Regola le lunghezze d'onda del laser, il guadagno, la potenza, l'offset del tempo di permanenza dei pixel, la media delle dimensioni dei pixel e lo zoom. Scorrere il controller Z del computer e impostare le dimensioni Z. Definisci l'inizio e gli estremi e scegli il numero di immagini fornite all'interno di un volume.
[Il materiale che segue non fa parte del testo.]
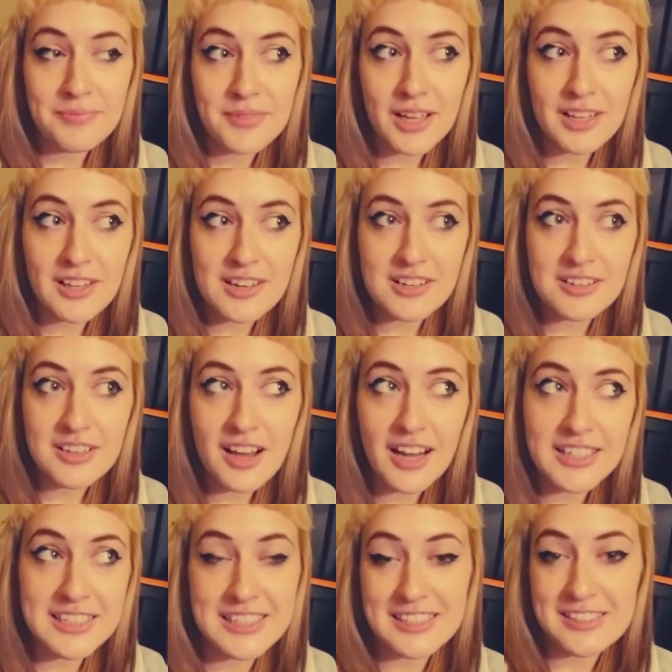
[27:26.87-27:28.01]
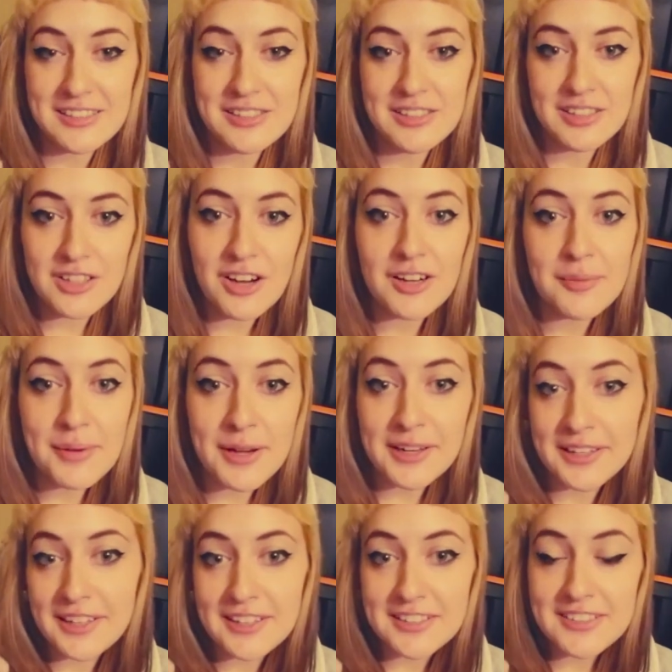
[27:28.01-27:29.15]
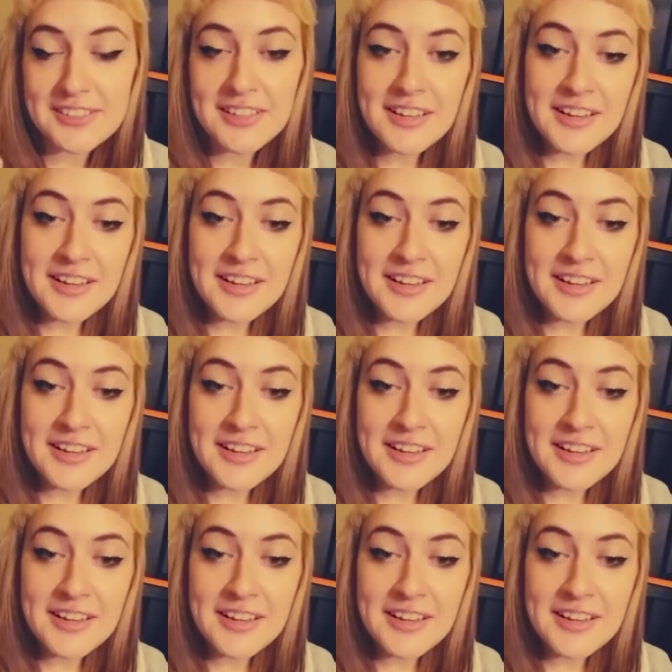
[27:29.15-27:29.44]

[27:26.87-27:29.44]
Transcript: a lot of ideas to talk about, I guess.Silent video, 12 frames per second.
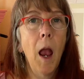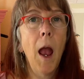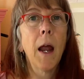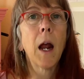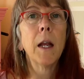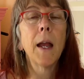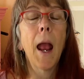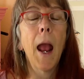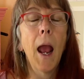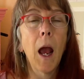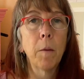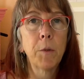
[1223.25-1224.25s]
and I
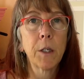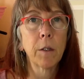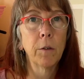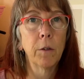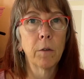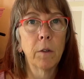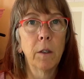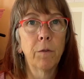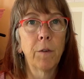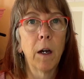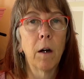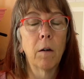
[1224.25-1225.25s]
absolutely
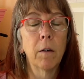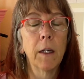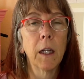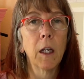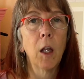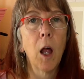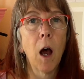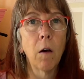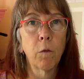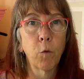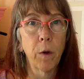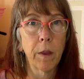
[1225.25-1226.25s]
fell in
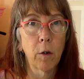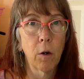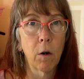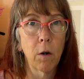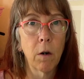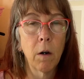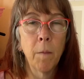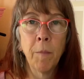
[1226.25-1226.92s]
love with her.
Acquisire immagini. Dopo aver eseguito la microscopia a due fotoni, le fibre di collagene senza decellularizzazione hanno rivelato un'immagine a bassa risoluzione della rete di collagene. Nella matrice extracellulare decellularizzata, sono state osservate differenze apparenti nella morfologia e nella distribuzione spaziale tra fegati di dieta chow e fast food.
Le fibre di collagene e i topi su una dieta chow hanno mostrato una rete intrecciata e ben organizzata, mentre i topi sulla dieta fast food hanno mostrato fasci di collagene con meno connettività. La struttura tridimensionale della matrice extracellulare del fegato mostra che le fibre di collagene nei topi sulla dieta chow hanno mostrato una rete ben organizzata, ma non nei topi dietetici fast food. Per confermare la qualità del collagene fibrillare nella matrice extracellulare decellularizzata, i vetrini sono stati colorati con Eosina ematossilina e rosso Picrosirius.
L'ematossilina e l'eosina mostrano che tutte le cellule sono state rimosse. Nelle immagini della colorazione rossa di Picrosirius, la matrice extracellulare dei topi alimentati con chow ha rivelato una rete ben organizzata. E al contrario, i topi con dieta fast food hanno mostrato fibre di collagene più dense.
Rimuovere con attenzione la bolla all'interno di un tubo prima della perfusione. La bolla bloccherà la nave nel fegato e influenzerà la perfusione.